* _What the exercise asks_: Transcribe everything in the listing as written, and let no image into the copy.

* _Data under study_:
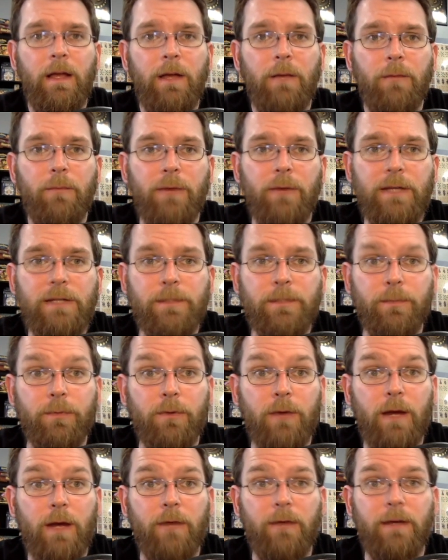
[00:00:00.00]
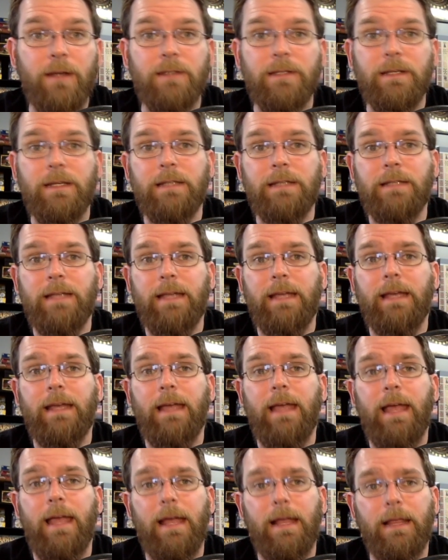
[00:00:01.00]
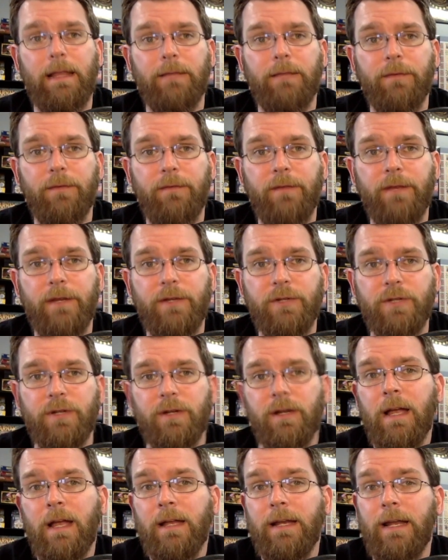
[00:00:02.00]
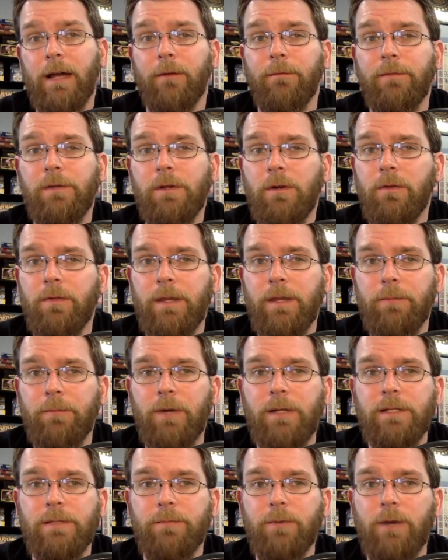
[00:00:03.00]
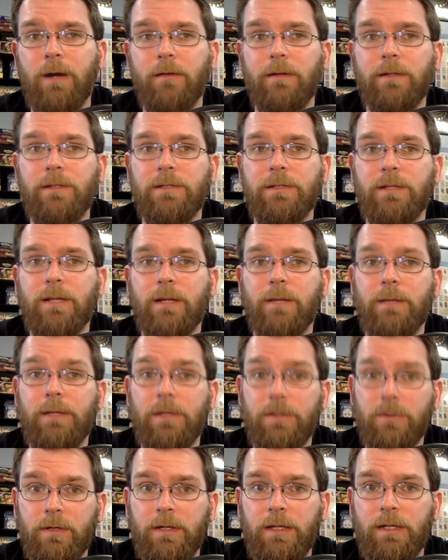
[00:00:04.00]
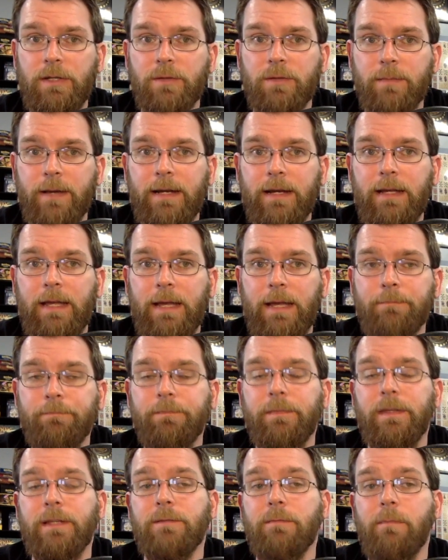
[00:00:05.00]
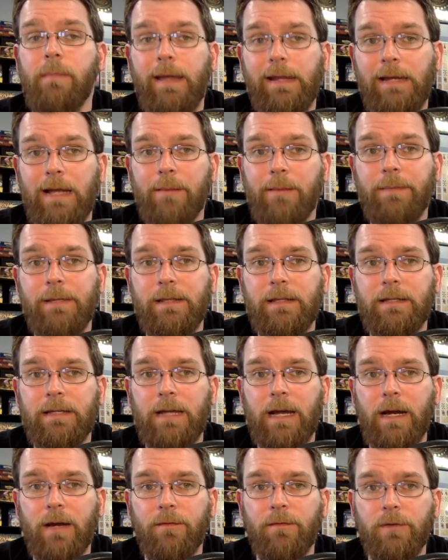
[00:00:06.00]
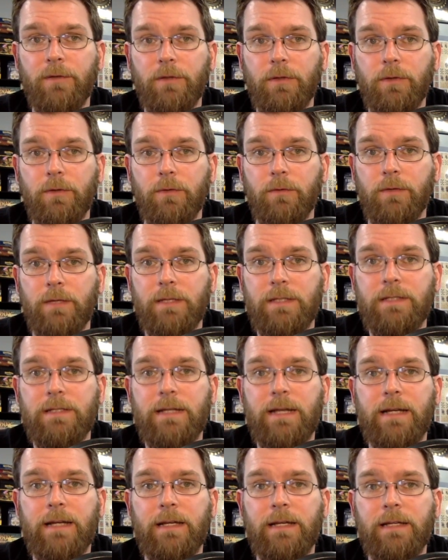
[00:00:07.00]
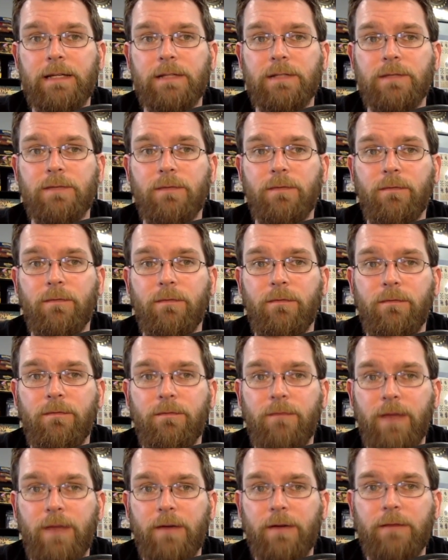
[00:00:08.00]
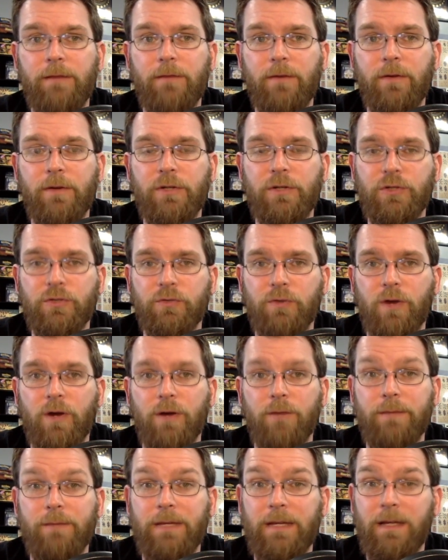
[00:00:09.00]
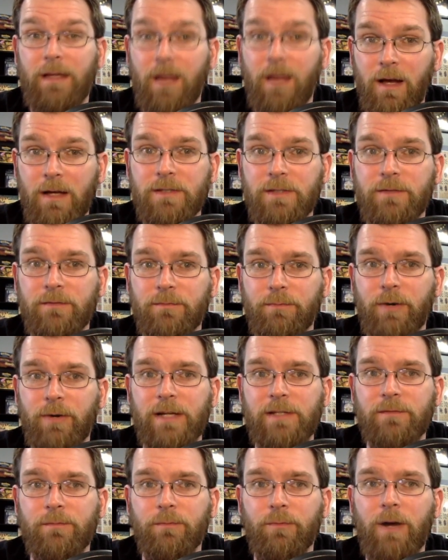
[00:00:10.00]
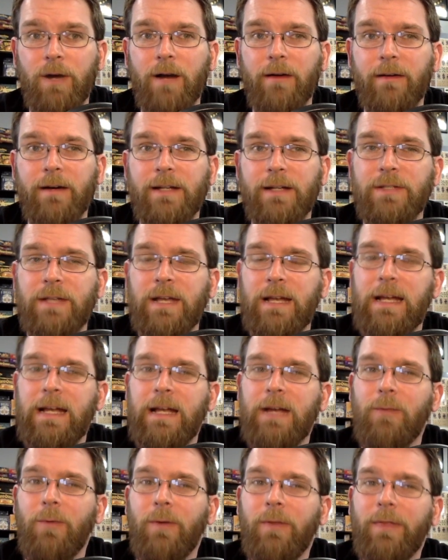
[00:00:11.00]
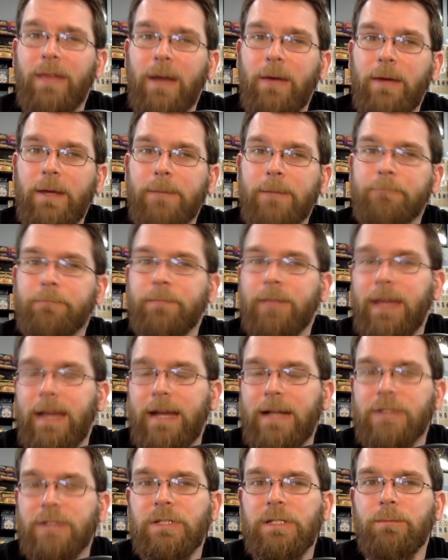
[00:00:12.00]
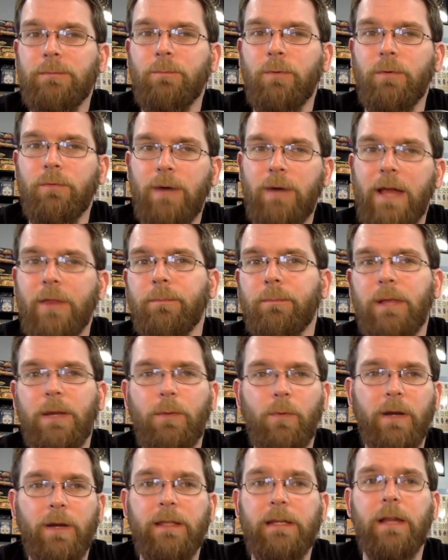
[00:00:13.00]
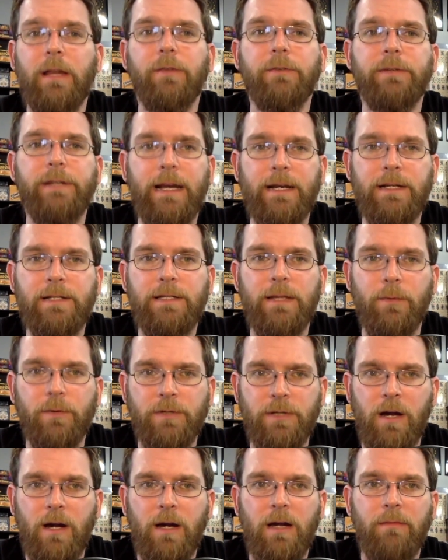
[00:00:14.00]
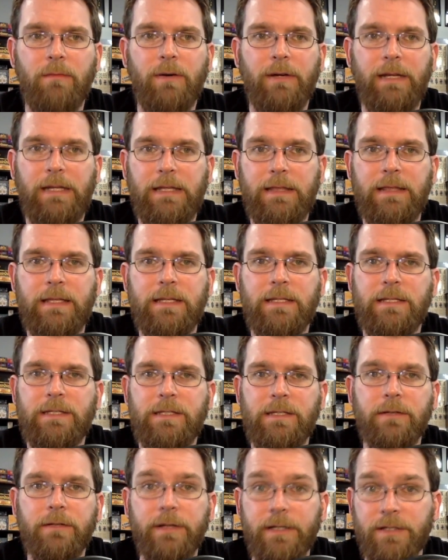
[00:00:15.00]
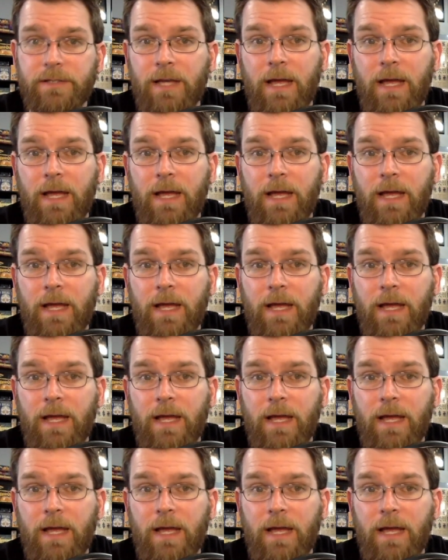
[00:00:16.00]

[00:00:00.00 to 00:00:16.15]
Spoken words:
Price of Progress is a hell of a finisher. Now, if you don't think Price of Progress is going to be good in your metagame, this may not be the deck for you. This deck is very, very strong because of Price of Progress. Without it, I actually would rather play one of the other decks that we're talking about in this series.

* _Answer space_:
[00:00:00.00]
[00:00:01.00]
[00:00:02.00]
[00:00:03.00]
[00:00:04.00]
[00:00:05.00]
[00:00:06.00]
[00:00:07.00]
[00:00:08.00]
[00:00:09.00]
[00:00:10.00]
[00:00:11.00]
[00:00:12.00]
[00:00:13.00]
[00:00:14.00]
[00:00:15.00]
[00:00:16.00]

[00:00:00.00 to 00:00:16.15]
Spoken words:
Price of Progress is a hell of a finisher. Now, if you don't think Price of Progress is going to be good in your metagame, this may not be the deck for you. This deck is very, very strong because of Price of Progress. Without it, I actually would rather play one of the other decks that we're talking about in this series.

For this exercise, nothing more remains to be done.